Async appends for quack by guillesd · Pull Request #179 · duckdb/duckdb-quack

guillesd · 2026-06-25T08:19:51Z

This PR introduces the ManagedAsyncTaskQueue from duckdb/duckdb#23404 as to offload the APPEND_REQUEST messages to our Async IO thread pool. This follows up on #171 which was batching APPEND_REQUEST messages in vectors of data chunks.

After implementing this, I optimised it further by parallelising the requests using our regular thread pool. This was already a massive speed up vs main. This is what I call the optimized branch in the follow up benchmarks that I will show.

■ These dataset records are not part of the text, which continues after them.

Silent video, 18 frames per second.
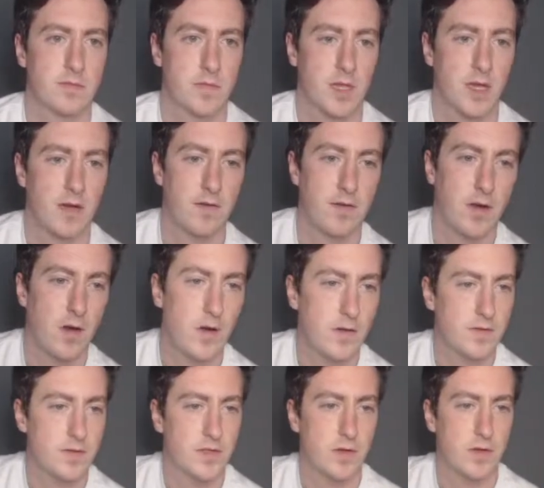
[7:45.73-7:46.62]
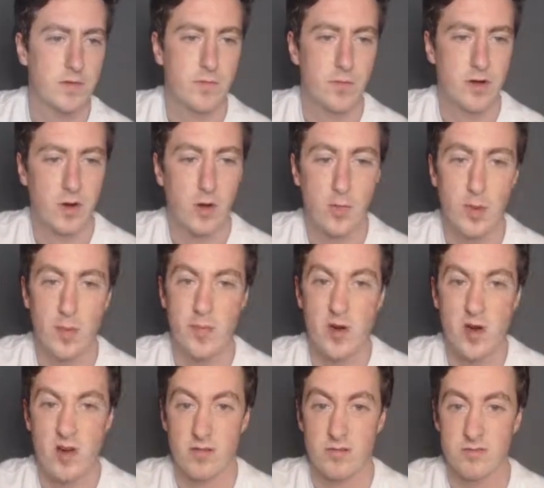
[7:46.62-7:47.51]
And all of a sudden, we're up a
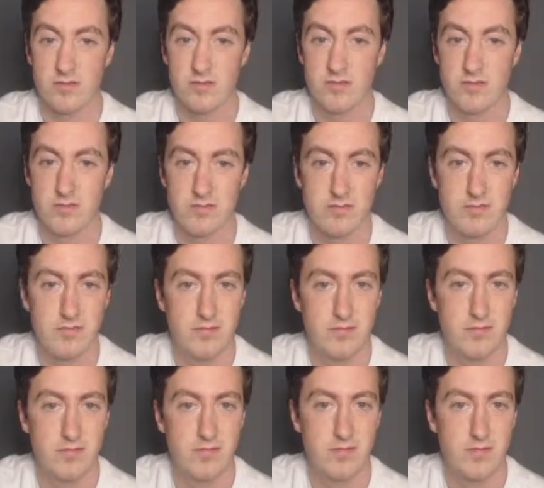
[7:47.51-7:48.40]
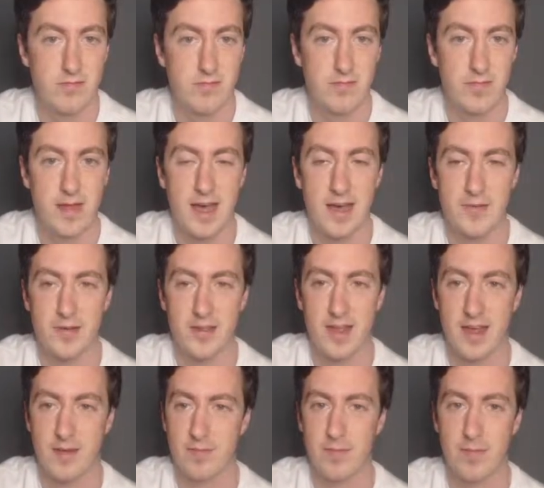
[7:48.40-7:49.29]
pawn. After
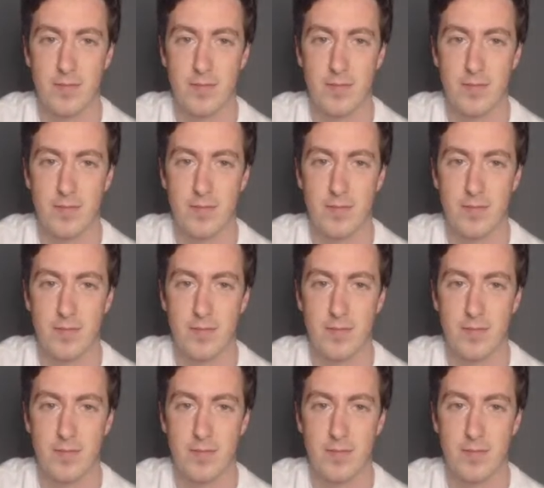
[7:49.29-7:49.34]
that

This PR introduces our async thread pool, which gets tasks handed off by ManagedAsyncTaskQueue. Regular threads read data, crunch and serialize, and the async threads just posts over the wire. This is a clean way of getting "async like" performance without going purely async on the protocol side (non-blocking event loop or multiplexed protocol). So to clarify, the protocol is not becoming async, it is just being more efficient.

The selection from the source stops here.